• olayın bir sürü laf kalabalığından arındırılmış en özlü hali aşağıda. batuhan gülşah adlı bir arkadaşa ait. ilgililerin kaynaklara eklemesini tavsiye ederim. bir daha bu kadar sade, öz ve kapsayıcı izaha denk gelmeniz zor çünkü.

    1) öncelike ege’de iki ülke arasındaki egemenlik anlaşmazlıkları:

    a) kıta sahanlığı egemenlik hakları
    b) kara suları egemenlik hakları
    c) hava sahası sınırı
    d) ege adalarının silahlandırılması/türkiye’nin ege ordusu
    e) aidiyeti belli olmayan ada/adacıklar

    2) kıta sahanlığı sorunu, ege'de mutlak kontrol altında bulunacak bölümün saptanmasıdır. atina'ya göre ilk kez 1973'te türkiye'nin devlet petrol şirketine ege'de arama izni vermesiyle ortaya çıktı. yunanlar 61'den itibaren petrol aramaya başlamış ancak türkiye itiraz etmemişti.

    3) kıta sahanlığında anlaşmazlığın temeli şu: türkiye, ege'de adaların kıta sahanlığı olmadığını savunurken yunanistan tam aksini beyan ediyor. konuyla ilgili 2 uluslararası anlaşmayı türkiye yunan tezlerini savunduğu gerekçesiyle imzalamadı ancak pek çok ülke imza koydu.

    4) türkiye'nin imzalamadığı 1958 cenevre antlaşması ve 1982 montego bay sözleşmeleri önemli. çünkü açık denizleri temel alan bir anlayışla tasarlandıkları için ege gibi kapalı bir denizde sorunlar oluşturuyor. yunanlar "uluslararası hukuk" diyorsa bu iki sözleşmeyi kasteder.

    5) gelelim kara sularına. lozan'a göre ege'de kara suları 3 mildi. yunanistan 1936'da tek taraflı olarak 6 mile çıkardı ve türkiye buna itiraz etmedi. 30 sene uyuyan türkiye, 1964'de 6 mile çıkardı.1982 antlaşması, yunanistan'da 12 mile çıkarma hakkı tanıyor ancak biz imzalamadık

    6) sıkıntı şurada: yunanistan, uluslararası anlaşmaların kendisine verdiği hakkı kullanarak 12 mile çıkarmak isterken, türkiye "benim imzalamadığım bir anlaşma üstelik çıkarıma hiç uyuşmazken aleyhime kullanılamaz" diyor. görüldüğü gibi iki tarafın da argümanları mantıksız değil.
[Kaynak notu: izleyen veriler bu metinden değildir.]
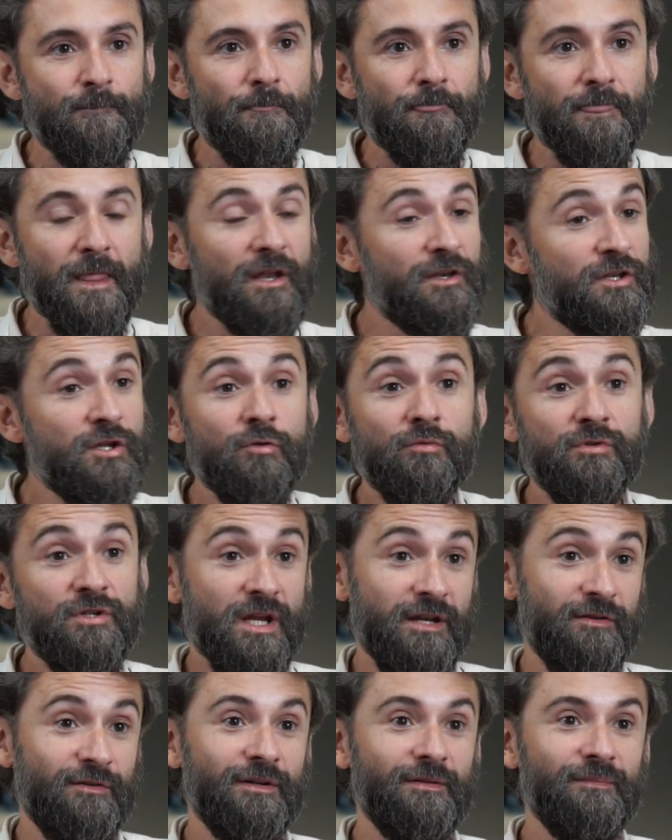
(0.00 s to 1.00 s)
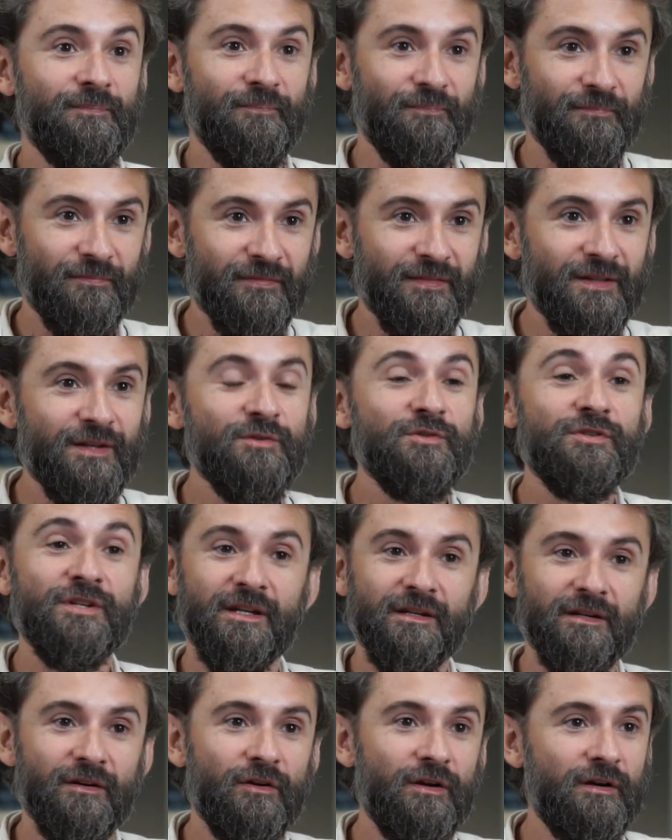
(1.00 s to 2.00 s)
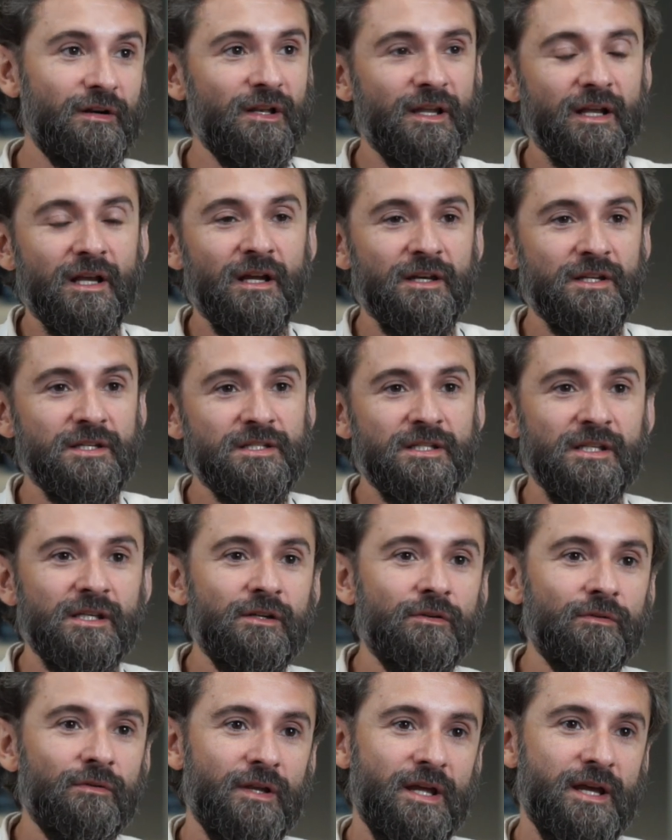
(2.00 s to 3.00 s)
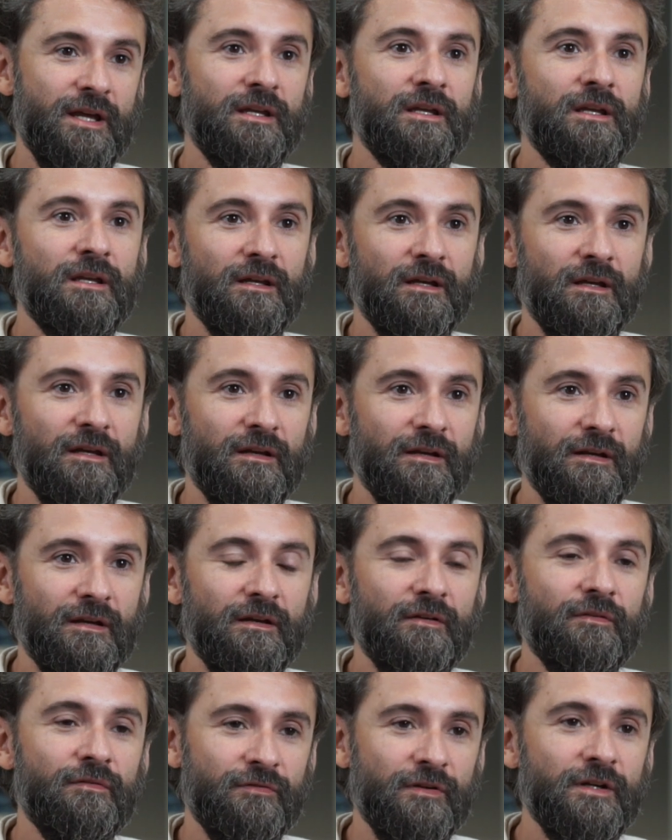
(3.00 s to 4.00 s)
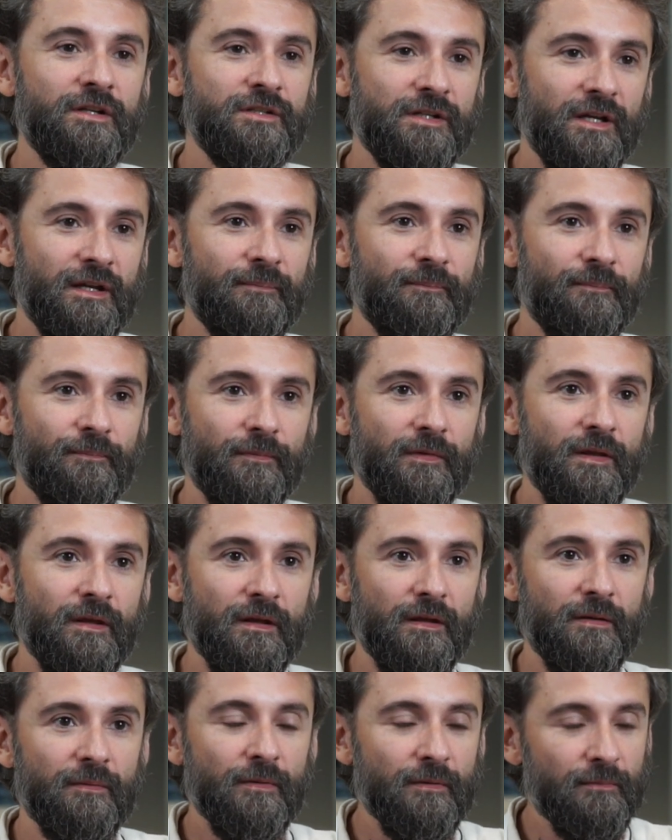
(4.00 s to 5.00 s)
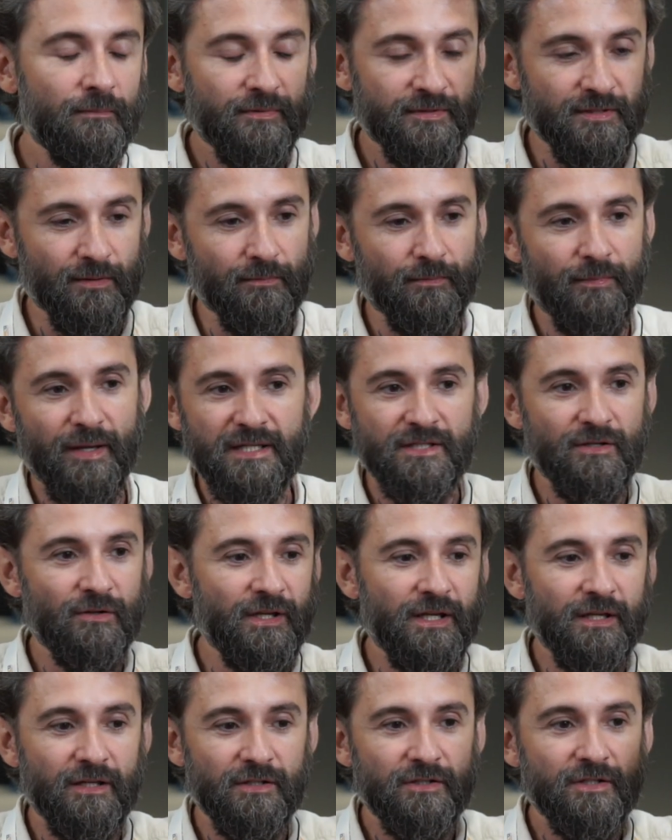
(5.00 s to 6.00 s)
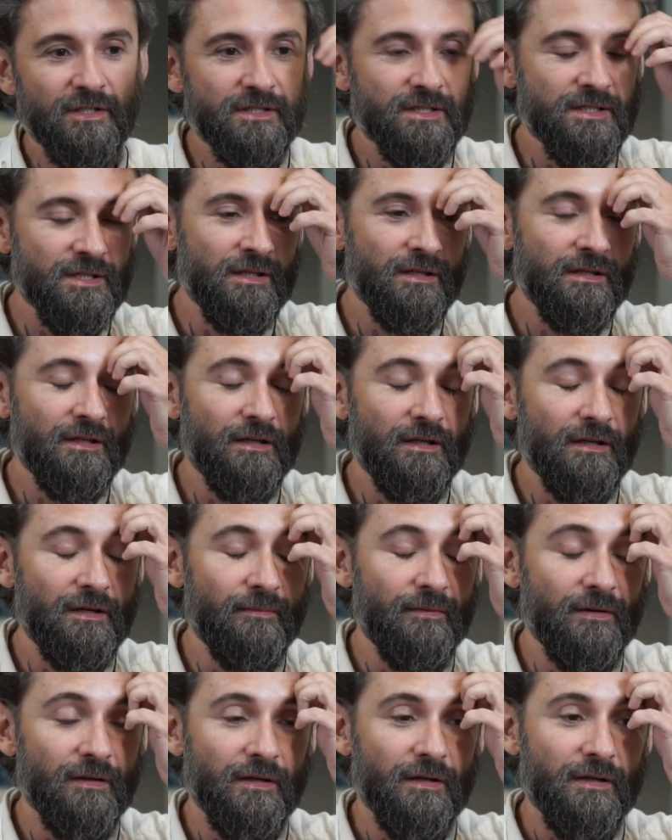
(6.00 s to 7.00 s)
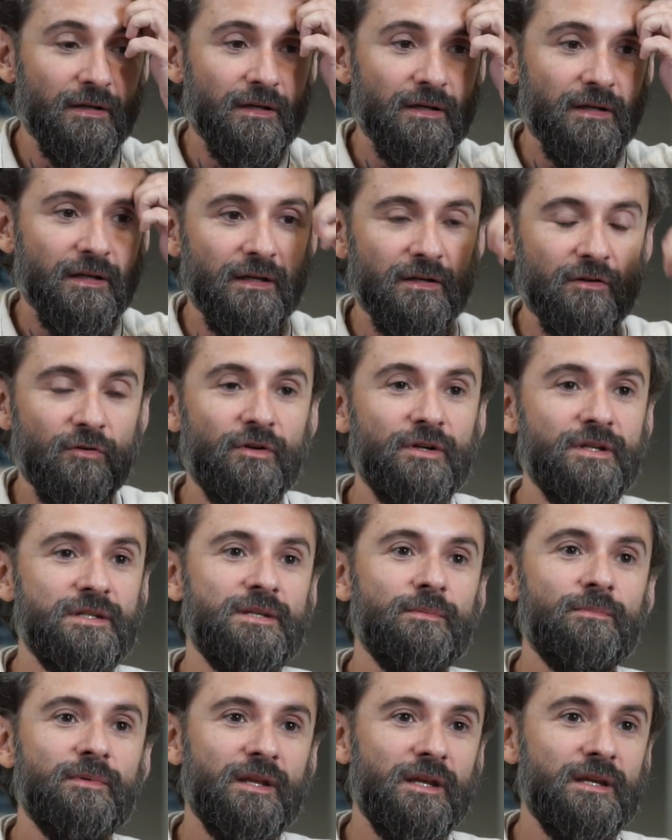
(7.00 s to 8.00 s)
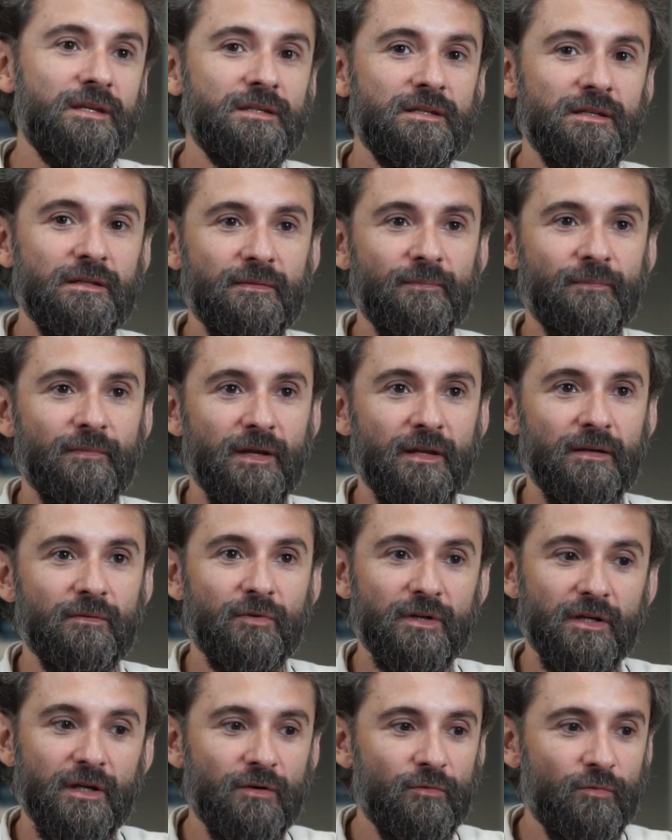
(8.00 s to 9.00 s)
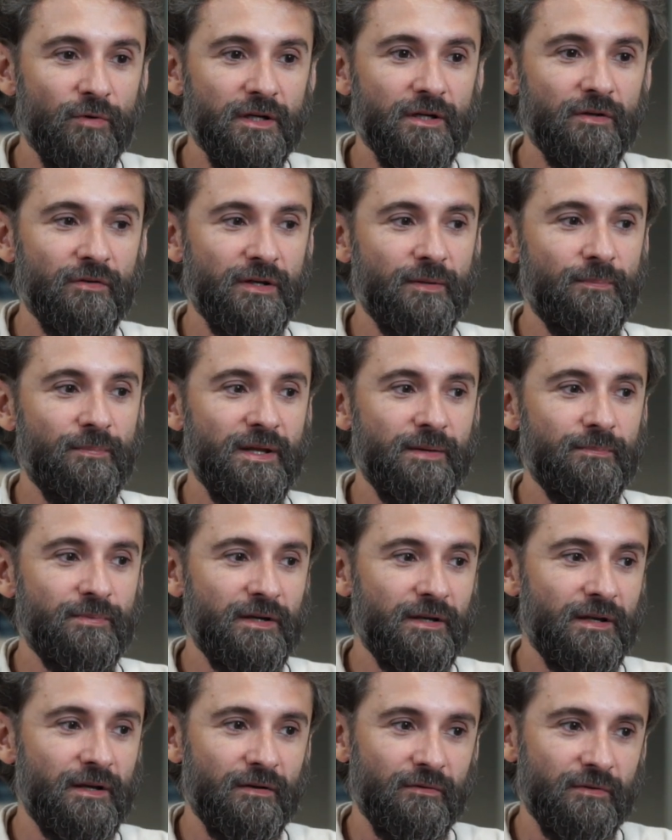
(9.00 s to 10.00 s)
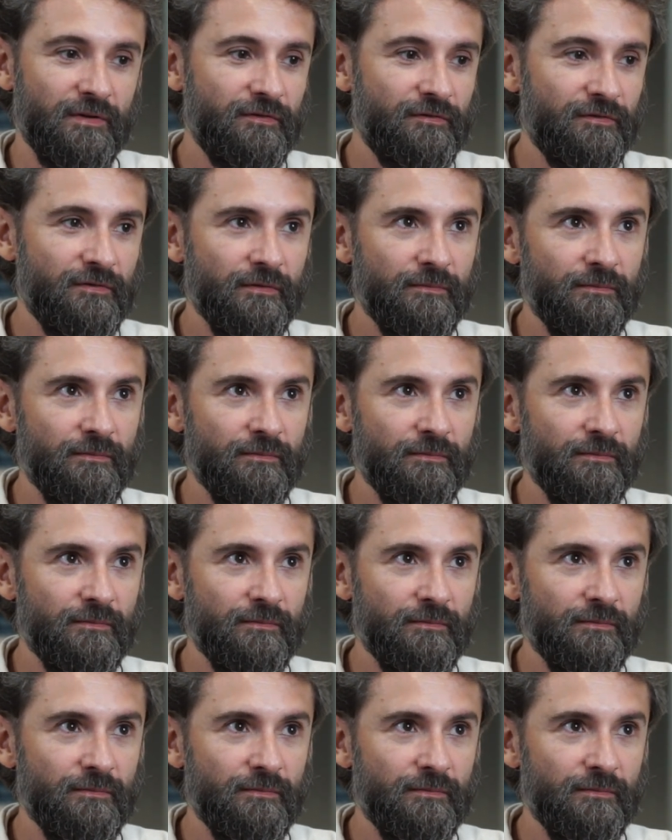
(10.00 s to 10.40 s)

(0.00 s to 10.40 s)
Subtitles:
A new genera, or Lecanicidium-like fungi, some basal lineages in Cordycepaceae, and we are working on a paper now with,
    7) yunanistan'a "ne zaman istersen 12 mile kadar çıkarabilirsin" güvencesi veren 1982 sözleşmesi 1995'te yürürlüğe girince, türkiye "eğer bunu yaparsan sana savaş ilan ederim" dedi, yani casus belli ilan etti. atina bunu "türk saldırganlığının ispatı" olarak sunar ve yayar.
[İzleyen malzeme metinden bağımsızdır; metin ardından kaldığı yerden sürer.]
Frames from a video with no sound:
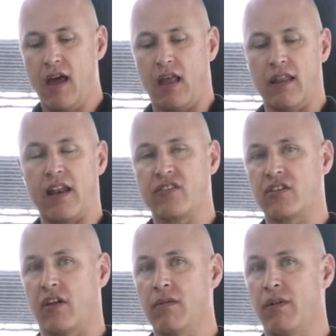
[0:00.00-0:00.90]
A lot of
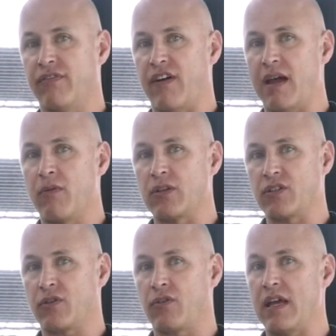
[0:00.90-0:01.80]
soluble fiber,
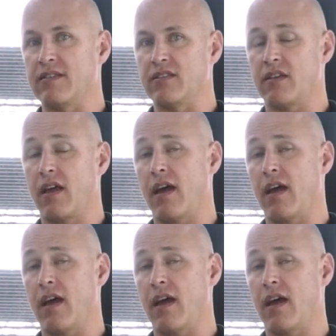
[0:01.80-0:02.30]
which creates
    8) c şıkkı yani hava sahası sorunu da çetrefilli. lozan 3 mil diyordu, 1945 sonrası 6 mil oldu. yunanistan 1931'de tek taraflı olarak 10 mile çıkardı ve türkiye buna 44 yıl boyunca itiraz etmedi. 1975'te "6 mile ek 4 mil olmaz" diye çıkışınca, atina haklı olarak "hayırdır" dedi.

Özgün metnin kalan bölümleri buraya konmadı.